O produto e o processo
Uma conversa com colegas do meio
artístico essa semana levantou uma questão antiga e relevante, que é a
dicotomia aparente entre produto e processo, e como devemos nos relacionar com
essas partes do fazer humano. Uma definição possível de produto seria o processo
acabado, sendo o processo qualquer atividade, humana ou não.
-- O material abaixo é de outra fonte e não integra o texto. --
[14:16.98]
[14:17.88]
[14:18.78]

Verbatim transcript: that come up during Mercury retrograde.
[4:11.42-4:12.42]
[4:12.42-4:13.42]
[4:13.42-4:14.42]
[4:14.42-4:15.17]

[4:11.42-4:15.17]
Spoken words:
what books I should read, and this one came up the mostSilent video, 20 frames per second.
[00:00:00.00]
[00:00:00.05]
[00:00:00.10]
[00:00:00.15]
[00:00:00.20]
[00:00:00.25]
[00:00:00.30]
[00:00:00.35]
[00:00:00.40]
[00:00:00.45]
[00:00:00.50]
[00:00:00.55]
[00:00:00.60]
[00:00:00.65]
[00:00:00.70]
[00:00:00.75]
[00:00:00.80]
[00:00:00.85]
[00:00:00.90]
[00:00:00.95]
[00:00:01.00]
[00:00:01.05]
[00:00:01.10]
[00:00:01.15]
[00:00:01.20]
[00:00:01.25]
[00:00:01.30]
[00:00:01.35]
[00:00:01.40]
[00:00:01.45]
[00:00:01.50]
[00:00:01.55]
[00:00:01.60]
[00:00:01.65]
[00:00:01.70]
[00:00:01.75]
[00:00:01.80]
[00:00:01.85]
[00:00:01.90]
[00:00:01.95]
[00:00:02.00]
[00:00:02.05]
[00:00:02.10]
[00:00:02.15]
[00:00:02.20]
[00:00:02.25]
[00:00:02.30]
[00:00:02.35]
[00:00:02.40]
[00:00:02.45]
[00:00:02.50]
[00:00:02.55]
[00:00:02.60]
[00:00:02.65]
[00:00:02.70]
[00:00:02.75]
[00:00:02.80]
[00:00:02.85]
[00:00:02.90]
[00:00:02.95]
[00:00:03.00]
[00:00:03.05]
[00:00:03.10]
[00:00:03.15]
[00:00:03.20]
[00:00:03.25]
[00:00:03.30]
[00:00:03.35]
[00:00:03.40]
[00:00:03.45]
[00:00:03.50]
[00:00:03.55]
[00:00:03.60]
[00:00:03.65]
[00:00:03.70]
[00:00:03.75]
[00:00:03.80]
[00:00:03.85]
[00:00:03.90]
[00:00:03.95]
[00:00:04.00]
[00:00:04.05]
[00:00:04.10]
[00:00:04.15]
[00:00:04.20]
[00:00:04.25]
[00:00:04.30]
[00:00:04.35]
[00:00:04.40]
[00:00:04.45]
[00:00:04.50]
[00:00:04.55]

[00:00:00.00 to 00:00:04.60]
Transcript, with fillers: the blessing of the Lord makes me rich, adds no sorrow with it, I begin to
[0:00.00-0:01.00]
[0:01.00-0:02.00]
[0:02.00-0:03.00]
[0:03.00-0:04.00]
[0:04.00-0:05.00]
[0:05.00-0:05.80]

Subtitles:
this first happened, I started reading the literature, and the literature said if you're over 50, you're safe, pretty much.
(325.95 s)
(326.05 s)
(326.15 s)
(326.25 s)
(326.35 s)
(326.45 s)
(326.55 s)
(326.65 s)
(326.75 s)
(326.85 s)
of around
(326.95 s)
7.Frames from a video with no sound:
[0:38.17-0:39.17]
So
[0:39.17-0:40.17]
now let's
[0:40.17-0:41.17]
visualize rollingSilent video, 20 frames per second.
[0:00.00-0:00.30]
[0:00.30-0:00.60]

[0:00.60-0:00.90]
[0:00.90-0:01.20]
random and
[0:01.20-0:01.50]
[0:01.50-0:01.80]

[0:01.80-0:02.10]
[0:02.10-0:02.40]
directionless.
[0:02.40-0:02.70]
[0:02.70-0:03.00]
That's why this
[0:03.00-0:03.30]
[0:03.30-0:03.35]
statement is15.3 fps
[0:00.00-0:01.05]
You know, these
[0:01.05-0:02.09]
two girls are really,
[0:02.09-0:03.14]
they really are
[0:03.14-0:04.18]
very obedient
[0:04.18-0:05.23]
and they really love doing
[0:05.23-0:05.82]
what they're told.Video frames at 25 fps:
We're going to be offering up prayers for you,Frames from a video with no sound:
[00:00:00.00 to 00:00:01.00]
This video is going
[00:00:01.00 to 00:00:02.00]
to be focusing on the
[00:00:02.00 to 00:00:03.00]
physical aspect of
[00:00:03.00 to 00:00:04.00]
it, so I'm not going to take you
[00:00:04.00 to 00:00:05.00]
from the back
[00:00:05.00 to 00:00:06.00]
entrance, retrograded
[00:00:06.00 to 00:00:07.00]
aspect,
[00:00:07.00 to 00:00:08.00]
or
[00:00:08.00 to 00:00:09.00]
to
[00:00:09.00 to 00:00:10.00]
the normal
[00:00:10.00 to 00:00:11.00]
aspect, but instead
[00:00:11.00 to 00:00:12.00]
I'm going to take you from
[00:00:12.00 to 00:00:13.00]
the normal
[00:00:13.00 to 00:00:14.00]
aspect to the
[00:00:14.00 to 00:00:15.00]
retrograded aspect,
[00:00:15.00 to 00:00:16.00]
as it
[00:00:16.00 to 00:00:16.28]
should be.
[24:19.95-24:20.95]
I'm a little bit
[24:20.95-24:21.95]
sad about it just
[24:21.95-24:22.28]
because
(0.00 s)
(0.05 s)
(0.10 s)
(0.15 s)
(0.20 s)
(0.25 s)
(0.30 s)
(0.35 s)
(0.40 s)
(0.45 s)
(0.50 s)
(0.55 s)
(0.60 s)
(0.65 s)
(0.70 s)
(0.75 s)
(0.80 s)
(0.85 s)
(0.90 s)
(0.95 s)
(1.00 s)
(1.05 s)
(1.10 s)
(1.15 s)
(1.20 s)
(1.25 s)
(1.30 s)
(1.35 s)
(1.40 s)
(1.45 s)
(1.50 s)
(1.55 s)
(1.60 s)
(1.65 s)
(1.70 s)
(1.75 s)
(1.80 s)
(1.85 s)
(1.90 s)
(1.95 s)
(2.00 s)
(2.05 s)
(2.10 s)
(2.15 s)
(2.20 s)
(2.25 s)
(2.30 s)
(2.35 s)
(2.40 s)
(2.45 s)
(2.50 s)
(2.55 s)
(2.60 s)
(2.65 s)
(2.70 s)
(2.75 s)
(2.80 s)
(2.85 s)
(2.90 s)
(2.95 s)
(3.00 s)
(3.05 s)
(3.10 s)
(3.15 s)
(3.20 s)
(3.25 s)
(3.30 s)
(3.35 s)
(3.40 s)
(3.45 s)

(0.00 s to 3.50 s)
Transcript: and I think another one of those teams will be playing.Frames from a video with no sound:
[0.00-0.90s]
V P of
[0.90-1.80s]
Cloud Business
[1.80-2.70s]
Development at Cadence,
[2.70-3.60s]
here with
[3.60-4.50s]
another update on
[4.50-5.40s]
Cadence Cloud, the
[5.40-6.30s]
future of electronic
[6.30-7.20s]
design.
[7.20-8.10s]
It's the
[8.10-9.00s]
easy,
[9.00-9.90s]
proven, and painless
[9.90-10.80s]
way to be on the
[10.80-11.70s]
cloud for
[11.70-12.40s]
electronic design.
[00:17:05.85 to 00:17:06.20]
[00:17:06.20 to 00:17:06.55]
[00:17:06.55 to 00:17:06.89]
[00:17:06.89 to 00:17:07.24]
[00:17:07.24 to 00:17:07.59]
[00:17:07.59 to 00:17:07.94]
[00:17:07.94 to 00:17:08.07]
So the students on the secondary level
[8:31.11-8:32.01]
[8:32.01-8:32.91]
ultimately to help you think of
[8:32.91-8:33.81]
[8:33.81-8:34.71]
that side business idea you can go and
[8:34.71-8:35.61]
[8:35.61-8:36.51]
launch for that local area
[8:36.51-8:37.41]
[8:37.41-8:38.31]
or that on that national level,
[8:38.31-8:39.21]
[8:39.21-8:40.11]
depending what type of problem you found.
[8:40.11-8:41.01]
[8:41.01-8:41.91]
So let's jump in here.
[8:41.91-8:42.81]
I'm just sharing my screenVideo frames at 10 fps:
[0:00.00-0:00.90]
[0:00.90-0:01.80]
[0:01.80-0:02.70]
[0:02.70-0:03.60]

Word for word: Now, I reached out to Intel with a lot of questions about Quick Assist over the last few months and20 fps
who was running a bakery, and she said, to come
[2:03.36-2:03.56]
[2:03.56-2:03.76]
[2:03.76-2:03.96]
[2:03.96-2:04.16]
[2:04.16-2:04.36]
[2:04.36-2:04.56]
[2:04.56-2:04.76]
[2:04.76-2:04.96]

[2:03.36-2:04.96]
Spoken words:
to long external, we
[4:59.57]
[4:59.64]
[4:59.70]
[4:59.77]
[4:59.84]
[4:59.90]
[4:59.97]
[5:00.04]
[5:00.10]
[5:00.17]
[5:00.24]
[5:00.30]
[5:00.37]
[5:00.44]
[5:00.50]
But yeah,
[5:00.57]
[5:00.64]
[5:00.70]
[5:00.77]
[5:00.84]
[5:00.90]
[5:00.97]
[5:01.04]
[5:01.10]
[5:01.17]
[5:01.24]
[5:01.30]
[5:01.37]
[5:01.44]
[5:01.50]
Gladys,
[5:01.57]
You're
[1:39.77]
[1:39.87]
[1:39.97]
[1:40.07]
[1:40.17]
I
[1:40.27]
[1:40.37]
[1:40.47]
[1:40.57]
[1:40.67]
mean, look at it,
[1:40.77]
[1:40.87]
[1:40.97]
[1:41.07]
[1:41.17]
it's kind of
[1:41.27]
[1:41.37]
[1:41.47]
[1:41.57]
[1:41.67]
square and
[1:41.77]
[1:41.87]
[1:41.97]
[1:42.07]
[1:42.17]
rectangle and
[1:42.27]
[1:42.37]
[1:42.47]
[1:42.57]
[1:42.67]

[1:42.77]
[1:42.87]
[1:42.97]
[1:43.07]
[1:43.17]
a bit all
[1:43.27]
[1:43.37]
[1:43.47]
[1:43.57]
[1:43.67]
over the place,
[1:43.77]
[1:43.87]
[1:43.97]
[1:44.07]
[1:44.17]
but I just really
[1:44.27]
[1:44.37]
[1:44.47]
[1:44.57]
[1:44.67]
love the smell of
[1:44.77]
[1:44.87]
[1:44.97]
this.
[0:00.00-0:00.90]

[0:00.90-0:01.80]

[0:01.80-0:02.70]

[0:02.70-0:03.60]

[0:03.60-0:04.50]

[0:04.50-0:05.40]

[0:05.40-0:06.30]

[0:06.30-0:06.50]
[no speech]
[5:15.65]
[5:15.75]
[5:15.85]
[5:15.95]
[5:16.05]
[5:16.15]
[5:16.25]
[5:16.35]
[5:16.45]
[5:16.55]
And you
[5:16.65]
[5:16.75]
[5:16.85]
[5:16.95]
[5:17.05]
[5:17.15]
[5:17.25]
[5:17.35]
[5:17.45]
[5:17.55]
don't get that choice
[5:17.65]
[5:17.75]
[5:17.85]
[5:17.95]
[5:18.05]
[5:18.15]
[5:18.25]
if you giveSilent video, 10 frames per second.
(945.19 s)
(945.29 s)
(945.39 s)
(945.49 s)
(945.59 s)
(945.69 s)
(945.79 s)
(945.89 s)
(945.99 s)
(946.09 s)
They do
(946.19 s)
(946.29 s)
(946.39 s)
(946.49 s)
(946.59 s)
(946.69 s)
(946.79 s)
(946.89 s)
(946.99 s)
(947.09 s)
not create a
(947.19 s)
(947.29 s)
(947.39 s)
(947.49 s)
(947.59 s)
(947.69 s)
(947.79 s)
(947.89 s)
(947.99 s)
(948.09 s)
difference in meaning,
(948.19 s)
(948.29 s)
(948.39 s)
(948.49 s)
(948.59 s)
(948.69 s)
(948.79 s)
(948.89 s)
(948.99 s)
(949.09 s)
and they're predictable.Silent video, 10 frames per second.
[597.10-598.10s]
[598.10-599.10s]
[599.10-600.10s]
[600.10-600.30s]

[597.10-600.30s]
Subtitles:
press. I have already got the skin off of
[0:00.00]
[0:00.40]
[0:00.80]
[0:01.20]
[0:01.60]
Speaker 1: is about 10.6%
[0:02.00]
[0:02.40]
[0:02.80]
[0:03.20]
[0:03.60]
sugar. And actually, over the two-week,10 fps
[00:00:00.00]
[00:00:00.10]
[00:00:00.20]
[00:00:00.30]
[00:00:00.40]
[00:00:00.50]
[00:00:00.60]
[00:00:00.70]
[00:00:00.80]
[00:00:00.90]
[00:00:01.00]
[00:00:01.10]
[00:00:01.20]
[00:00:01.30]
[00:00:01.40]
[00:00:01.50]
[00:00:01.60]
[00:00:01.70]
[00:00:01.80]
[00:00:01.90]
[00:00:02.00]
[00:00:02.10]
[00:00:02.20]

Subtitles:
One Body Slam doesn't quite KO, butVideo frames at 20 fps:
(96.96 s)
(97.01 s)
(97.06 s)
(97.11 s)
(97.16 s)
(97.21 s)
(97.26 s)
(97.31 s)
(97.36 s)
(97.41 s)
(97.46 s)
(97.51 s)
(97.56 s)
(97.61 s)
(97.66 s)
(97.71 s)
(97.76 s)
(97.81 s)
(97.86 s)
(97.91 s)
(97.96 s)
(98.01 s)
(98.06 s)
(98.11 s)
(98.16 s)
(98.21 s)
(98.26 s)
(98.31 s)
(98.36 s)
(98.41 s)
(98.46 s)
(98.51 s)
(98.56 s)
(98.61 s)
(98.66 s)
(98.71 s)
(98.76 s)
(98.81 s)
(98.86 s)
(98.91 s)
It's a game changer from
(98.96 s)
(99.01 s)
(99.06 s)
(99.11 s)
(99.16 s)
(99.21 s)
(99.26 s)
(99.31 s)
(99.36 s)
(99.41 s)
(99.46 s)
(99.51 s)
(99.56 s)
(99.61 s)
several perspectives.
Entretanto, essa definição tem um
sentido diferente dependendo do contexto. Uma obra de arte, assim como um
trabalho investigativo, pode não acabar nunca. Inúmeros fatores podem definir o
fim de um processo. O que define o término de um processo é satisfação de um
fim, e a finalidade pode ser comercial, estética, social, fisiológica. Muitas
finalidades podem coexistir em um produto, e muitas vezes elas não concordam
entre si. Exemplos disso podem ser encontrados tanto na ciência como na arte.
Uma obra de arte pode estar acabada para o artista, antes de ser divulgada. É o
fim de um processo individual. Mas ao ser exibida, apreciada, discutida, ela se
presta a outros fins, e pode-se considerar o fim de um novo processo essas
novas etapas do seu curso. O mesmo vale para o trabalho científico. A resposta
de uma pergunta pode ser obtida dentro de um laboratório por um cientista, e
satisfazer sua curiosidade pessoal. Mas a divulgação e discussão desse conhecimento
em congressos, aulas, livros, artigos obedece a outros fins, e muitas vezes são
consideradas como produtos finais, em outros contextos.
O que me chama a atenção é que a partir
dessa falsa dicotomia (poderia chamá-la de dualidade) observamos atitudes e
escolhas que de uma ou outra forma enfraquecem o ser humano. A valorização
única do produto tem muitas vezes como finalidade a reiteração e avaliação socioeconômica
de um processo, e muitas vezes isso é necessário para podermos tomar decisões
conscientes a respeito de investimentos futuros, refletindo sobre o passado e o
presente. Um exemplo óbvio disso na ciência é a valoração de profissionais em
função do número de artigos publicados. Exemplos na arte podem ser exposições,
vendas de quadros, apresentações, tamanho de público atingido. Contudo, do
ponto de vista individual, a valorização do produto em detrimento do processo
pode levar a uma atividade vazia, aonde os mecanismos internos de satisfação e
enriquecimento pessoal, que muitas vezes são desenvolvidos durante o processo,
são deixados em segundo plano. Um exemplo disso na atividade científica é a
publicação de artigos científicos com pouca inventividade, aonde se repetem as
mesmas hipóteses e conjunturas apenas em diferentes modelos experimentais. Além
disso, muitas vezes a produção em massa de artigos deixa a desejar do ponto de
vista educacional, com pouco desenvolvimento crítico dos alunos e profissionais
envolvidos. A produção em série e a massificação da arte também empobrecem o
público e o artista, tanto do ponto de vista da qualidade da experiência artística
como também no desenvolvimento da arte como atividade social e econômica.
Por outro lado, a valorização exacerbada
do processo, sem nenhuma preocupação com o produto final, também pode levar a
aberrações. Um cientista que nunca chega a nenhuma resposta, ou que nunca
publica nenhum trabalho, acrescenta pouco à sociedade como um todo, dependendo
do contexto. O mesmo ocorre para um artista que nunca finaliza uma obra ou que
nunca apresenta suas criações a ninguém. Considerando a evolução histórica da
sociedade e do ser humano recente, figuras assim são insustentáveis a longo
prazo do ponto de vista social e econômico, como também podem ser nocivas do
ponto de vista intelectual e psicológico. Por que em última análise o fim de
qualquer atividade humana é a felicidade, e ela é majoritariamente obtida na
realização de um desejo qualquer, processo e produto concluídos. Uma exceção a
essas considerações seria considerar a busca do conhecimento como produto em
si, ou seja, perceber na realização do processo um produto embutido. Mas essas
operações de meta-análise são frutíferas apenas quando se têm um alto nível de
consciência, que não é rotineiramente presente na maioria das atividades
humanas.
É impressionante observar como essa dicotomia
e essas armadilhas são comuns a praticamente qualquer atividade humana. Devemos
desfrutar do processo, por que sem isso não encontramos disposição para fazer
as tarefas em alto nível. Ao mesmo tempo, devemos nos preocupar com o produto
final, almejar um objetivo no fim, pois sem isso não encontramos o objeto, o
alvo ao qual aplicar a energia e a disposição desenvolvida durante o despertar
do processo. Como em muitas dicotomias, o avanço se encontra na resolução das
contradições. Se processos e produtos andassem juntos, conscientemente, o ser
humano se permitiria descobrir níveis cada vez mais elevados de realização.